This image is a CT scan of a mouse's face — but not just any mouse. Scientists at Berkeley have identified thousands of small DNA regions responsible for influencing the development of facial features — and they used this insight to modify the faces of embryonic mice. The question now is, are humans next?
Top image: Harris Morrison, MRC Human Genetics Unit, Institute of Genetics and Molecular Medicine, University of Edinburgh.
Human faces are incredibly distinctive. But why? New research shows that our unique facial features are forged by more than 4,000 small regions of DNA — but it only takes a few genetic tweaks to subtly alter the shape of our faces.
It’s pretty obvious that facial features are hereditary. Just take a look at family resemblances. The shape of our faces are clearly influenced by our genetics, but scientists have only been able to isolate a small fraction of the genes responsible.
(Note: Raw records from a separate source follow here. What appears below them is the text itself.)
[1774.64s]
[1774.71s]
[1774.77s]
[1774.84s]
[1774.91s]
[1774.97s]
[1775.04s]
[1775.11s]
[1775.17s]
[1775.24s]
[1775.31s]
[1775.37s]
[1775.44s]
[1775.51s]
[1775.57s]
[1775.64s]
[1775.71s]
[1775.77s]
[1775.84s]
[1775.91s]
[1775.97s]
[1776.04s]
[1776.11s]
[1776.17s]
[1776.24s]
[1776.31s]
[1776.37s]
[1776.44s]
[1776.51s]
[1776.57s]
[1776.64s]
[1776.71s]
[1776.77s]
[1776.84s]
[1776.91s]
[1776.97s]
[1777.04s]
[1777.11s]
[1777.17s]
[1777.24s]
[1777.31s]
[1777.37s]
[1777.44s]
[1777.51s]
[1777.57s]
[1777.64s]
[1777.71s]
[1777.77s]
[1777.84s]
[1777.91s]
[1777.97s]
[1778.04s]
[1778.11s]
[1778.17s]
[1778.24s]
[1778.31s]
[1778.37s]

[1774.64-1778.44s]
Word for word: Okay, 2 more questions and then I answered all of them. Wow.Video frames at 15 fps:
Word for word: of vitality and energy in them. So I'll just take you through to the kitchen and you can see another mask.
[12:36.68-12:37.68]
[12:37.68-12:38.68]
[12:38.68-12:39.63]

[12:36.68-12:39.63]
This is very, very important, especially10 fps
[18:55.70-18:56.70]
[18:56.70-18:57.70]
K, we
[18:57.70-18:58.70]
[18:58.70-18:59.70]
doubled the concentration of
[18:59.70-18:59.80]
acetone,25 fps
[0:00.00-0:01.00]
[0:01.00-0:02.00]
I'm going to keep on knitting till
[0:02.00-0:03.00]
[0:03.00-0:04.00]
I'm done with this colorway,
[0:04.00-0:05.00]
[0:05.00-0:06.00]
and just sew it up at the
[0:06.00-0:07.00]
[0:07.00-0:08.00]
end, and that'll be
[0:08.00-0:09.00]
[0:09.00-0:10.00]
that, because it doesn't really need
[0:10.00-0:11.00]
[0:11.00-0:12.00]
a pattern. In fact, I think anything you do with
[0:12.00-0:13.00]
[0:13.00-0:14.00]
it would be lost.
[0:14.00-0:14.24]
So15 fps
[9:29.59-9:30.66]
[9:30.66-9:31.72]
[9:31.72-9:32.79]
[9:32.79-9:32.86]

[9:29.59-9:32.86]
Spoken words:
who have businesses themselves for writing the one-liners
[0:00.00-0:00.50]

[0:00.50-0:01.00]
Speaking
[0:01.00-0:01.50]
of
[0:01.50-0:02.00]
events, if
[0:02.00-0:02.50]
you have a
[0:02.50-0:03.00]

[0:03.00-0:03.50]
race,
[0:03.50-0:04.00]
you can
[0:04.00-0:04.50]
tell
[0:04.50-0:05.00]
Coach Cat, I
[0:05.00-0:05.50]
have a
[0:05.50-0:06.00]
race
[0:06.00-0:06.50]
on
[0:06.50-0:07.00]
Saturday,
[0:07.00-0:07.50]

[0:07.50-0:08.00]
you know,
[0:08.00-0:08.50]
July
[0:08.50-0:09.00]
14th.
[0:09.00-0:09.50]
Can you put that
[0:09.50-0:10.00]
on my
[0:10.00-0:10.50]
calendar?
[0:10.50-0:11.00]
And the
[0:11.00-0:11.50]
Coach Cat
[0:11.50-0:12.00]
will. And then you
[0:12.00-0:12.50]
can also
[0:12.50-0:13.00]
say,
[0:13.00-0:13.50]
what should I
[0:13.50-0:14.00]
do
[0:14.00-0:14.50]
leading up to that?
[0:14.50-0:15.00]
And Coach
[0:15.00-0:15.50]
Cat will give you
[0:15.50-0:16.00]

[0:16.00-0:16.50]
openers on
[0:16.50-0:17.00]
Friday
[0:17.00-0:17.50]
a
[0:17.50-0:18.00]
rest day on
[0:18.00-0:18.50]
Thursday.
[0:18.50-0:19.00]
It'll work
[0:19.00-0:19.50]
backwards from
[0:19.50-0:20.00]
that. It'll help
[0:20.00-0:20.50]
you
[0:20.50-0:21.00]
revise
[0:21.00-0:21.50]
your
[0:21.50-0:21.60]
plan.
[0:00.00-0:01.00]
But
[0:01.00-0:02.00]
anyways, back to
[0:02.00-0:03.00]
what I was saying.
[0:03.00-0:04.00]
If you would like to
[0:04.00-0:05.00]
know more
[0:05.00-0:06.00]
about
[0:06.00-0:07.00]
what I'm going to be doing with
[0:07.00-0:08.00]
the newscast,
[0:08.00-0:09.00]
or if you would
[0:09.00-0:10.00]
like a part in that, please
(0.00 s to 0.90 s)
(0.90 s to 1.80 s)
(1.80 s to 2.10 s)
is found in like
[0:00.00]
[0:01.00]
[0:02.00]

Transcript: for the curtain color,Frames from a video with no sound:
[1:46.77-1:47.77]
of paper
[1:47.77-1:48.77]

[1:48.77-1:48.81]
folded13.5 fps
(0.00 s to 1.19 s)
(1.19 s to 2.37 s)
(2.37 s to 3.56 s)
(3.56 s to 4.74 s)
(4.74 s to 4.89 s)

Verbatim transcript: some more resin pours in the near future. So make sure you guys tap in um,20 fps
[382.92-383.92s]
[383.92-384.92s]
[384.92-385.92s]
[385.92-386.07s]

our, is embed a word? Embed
Based on the complexity of our features, and those of other animals, it’s clear that there’s plenty more going on at the genetic level.
As Axel Visel of the Lawrence Berkeley National Laboratory in California and his colleagues have recently pointed out, there are thousands of specific non-coding regions of genomes that are working to influence the activity of facial genes. These short stretches of DNA act like switches, turning genes on or off.
These regions are called distant-acting enhancers, or transcriptional enhancers. Some scientists stupidly refer to them as “junk DNA” because they were initially thought to lack function, like encoding proteins. But despite the fact that these transcriptional enhancers are physically located hundreds of kilobases away from their target genes, they appear to regulate the spatial patterns, levels, and timing of gene expression in the normal development of facial features.